### EXERCISE AIM:
Would you give the entries again word for word, with no pictures in the copy?

### RECORDS SUPPLIED:
BEGIN

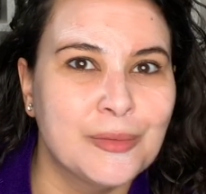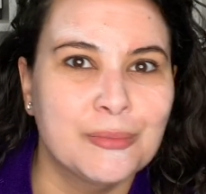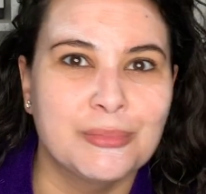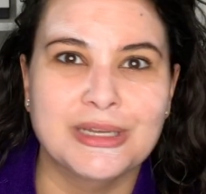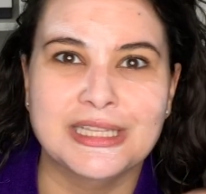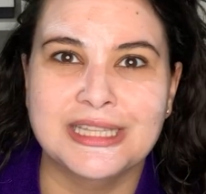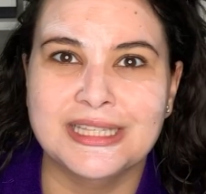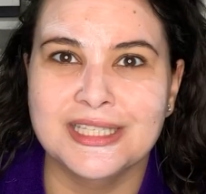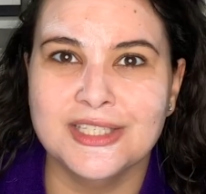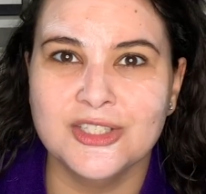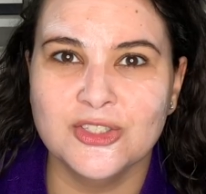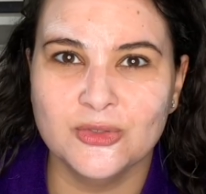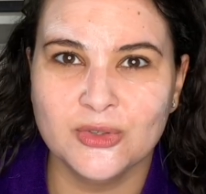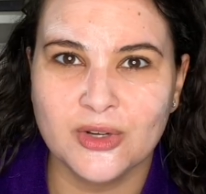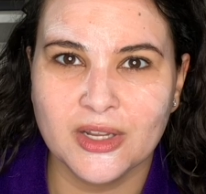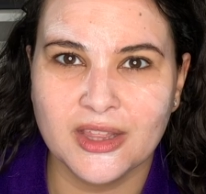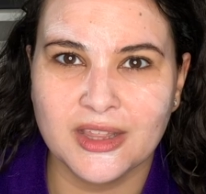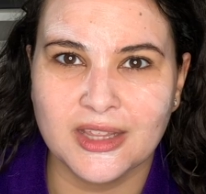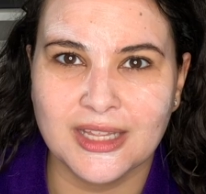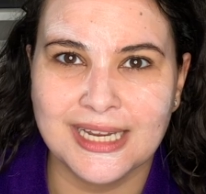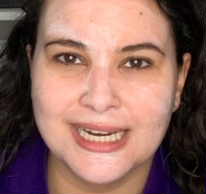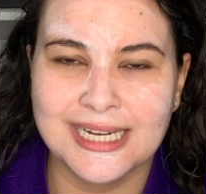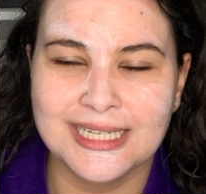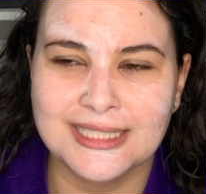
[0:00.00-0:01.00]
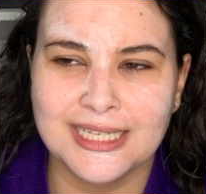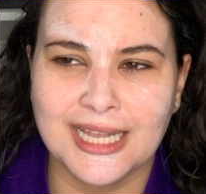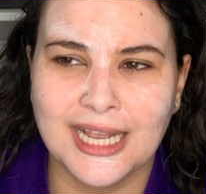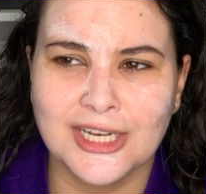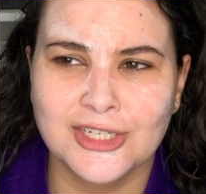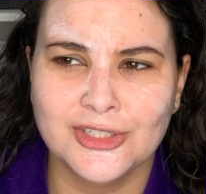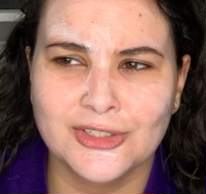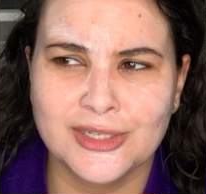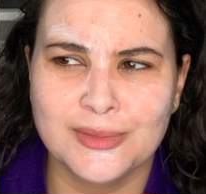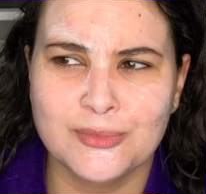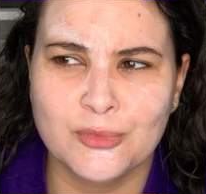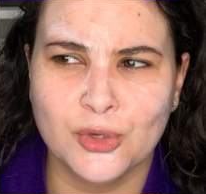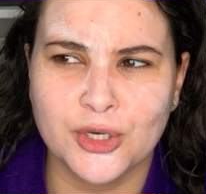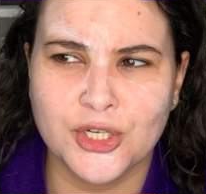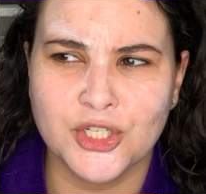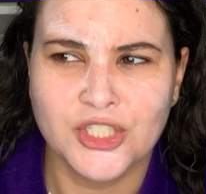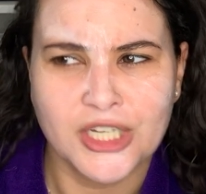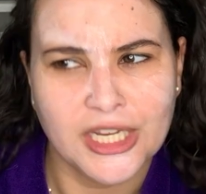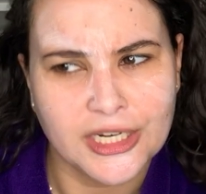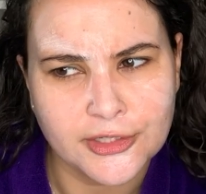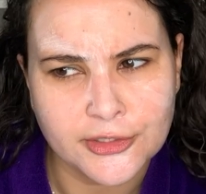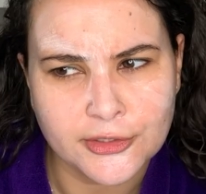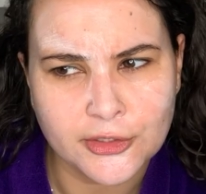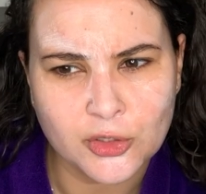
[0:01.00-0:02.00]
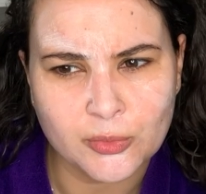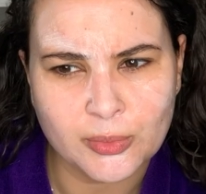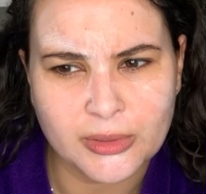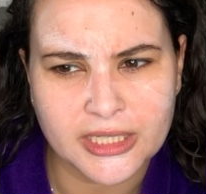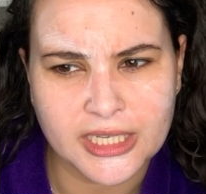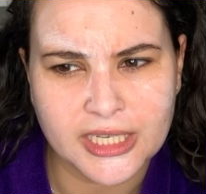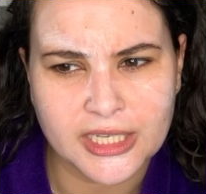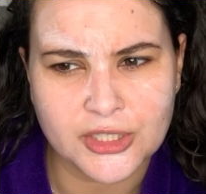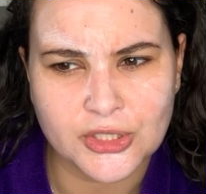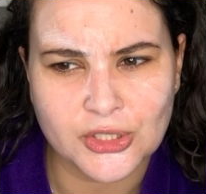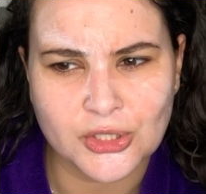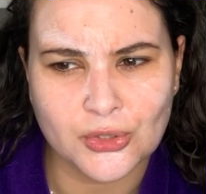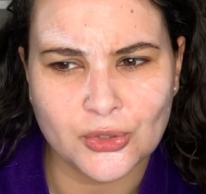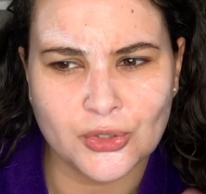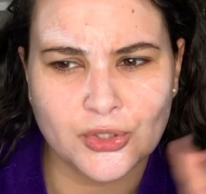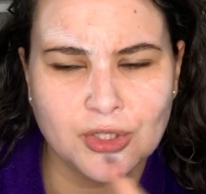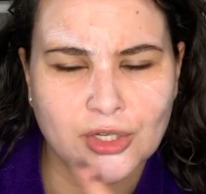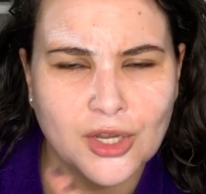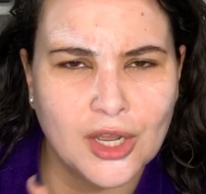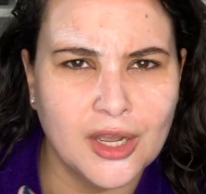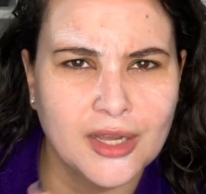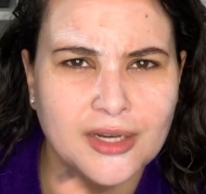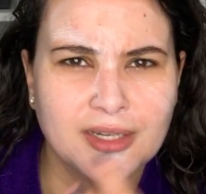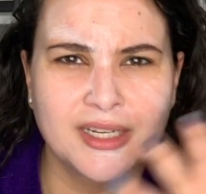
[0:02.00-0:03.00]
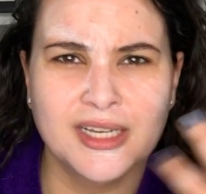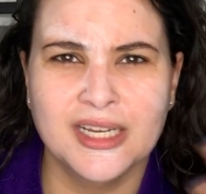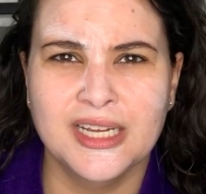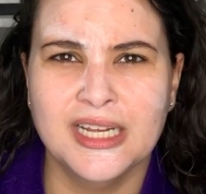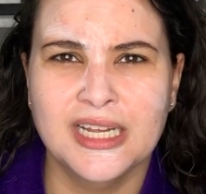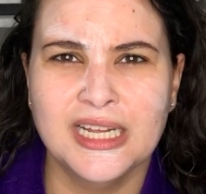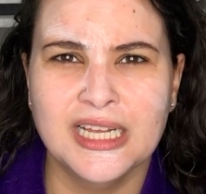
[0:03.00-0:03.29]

but this sort of thing is actually more gentle because you're not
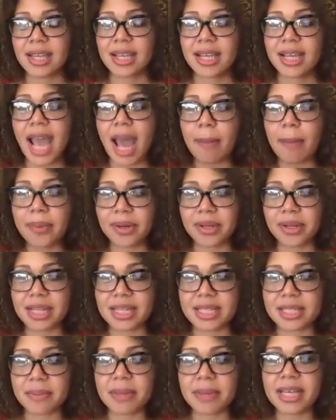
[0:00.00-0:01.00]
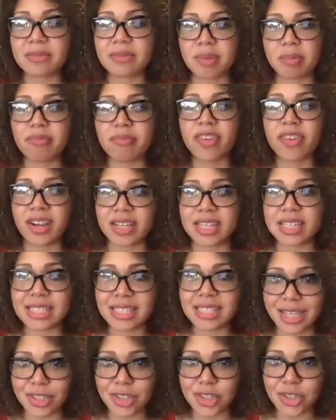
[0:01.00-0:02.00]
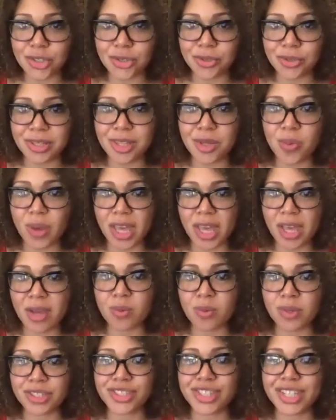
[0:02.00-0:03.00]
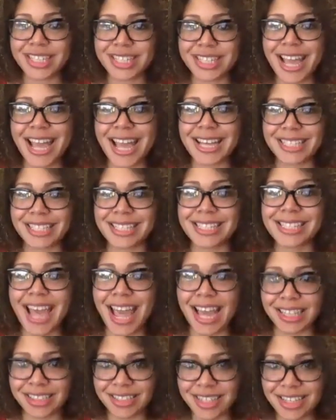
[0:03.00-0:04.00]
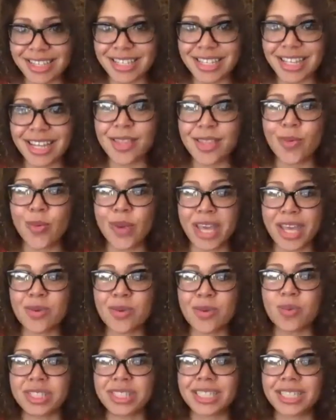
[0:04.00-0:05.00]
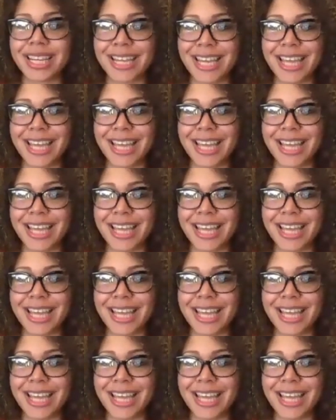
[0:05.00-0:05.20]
capitalism has been very intentional in the way in which it has attacked us and the way in which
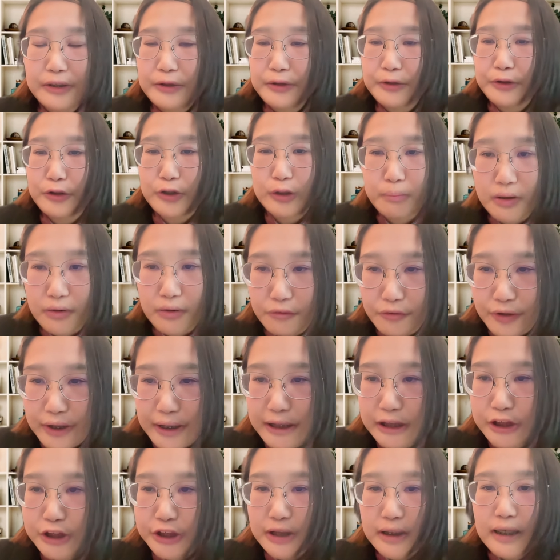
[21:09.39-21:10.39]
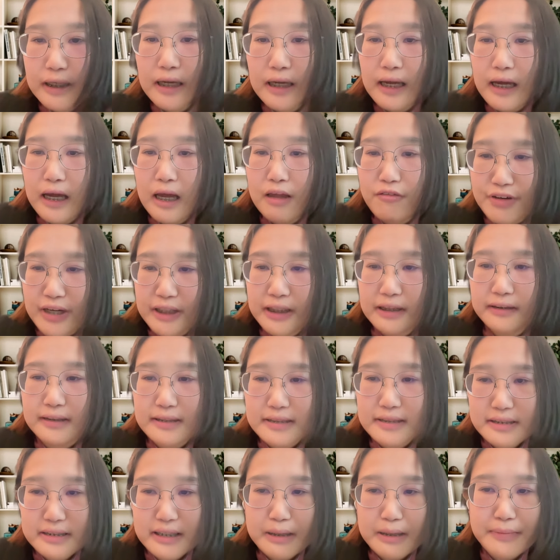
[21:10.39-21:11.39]
human rights, and whether the
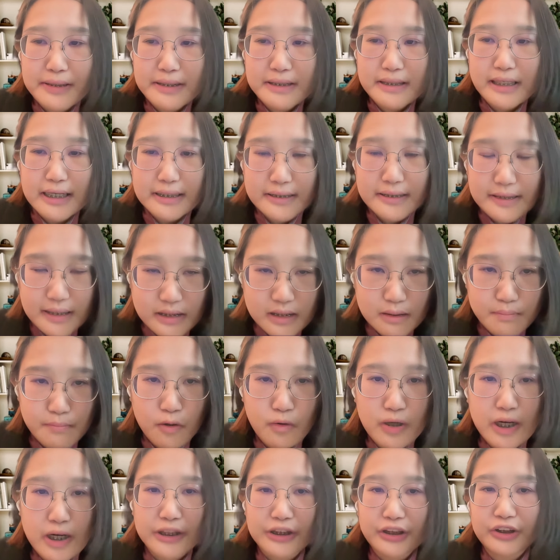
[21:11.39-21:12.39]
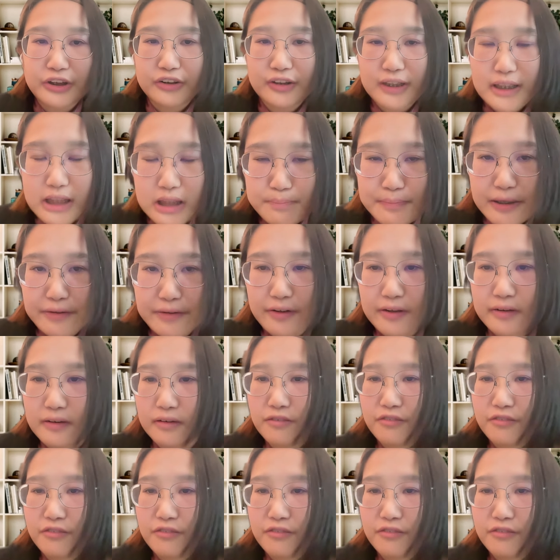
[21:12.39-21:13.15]
scheme is accessible and transparent,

END

### RESULT OF THIS EXERCISE:
[0:00.00-0:01.00]
[0:01.00-0:02.00]
[0:02.00-0:03.00]
[0:03.00-0:03.29]

but this sort of thing is actually more gentle because you're not
[0:00.00-0:01.00]
[0:01.00-0:02.00]
[0:02.00-0:03.00]
[0:03.00-0:04.00]
[0:04.00-0:05.00]
[0:05.00-0:05.20]
capitalism has been very intentional in the way in which it has attacked us and the way in which
[21:09.39-21:10.39]
[21:10.39-21:11.39]
human rights, and whether the
[21:11.39-21:12.39]
[21:12.39-21:13.15]
scheme is accessible and transparent,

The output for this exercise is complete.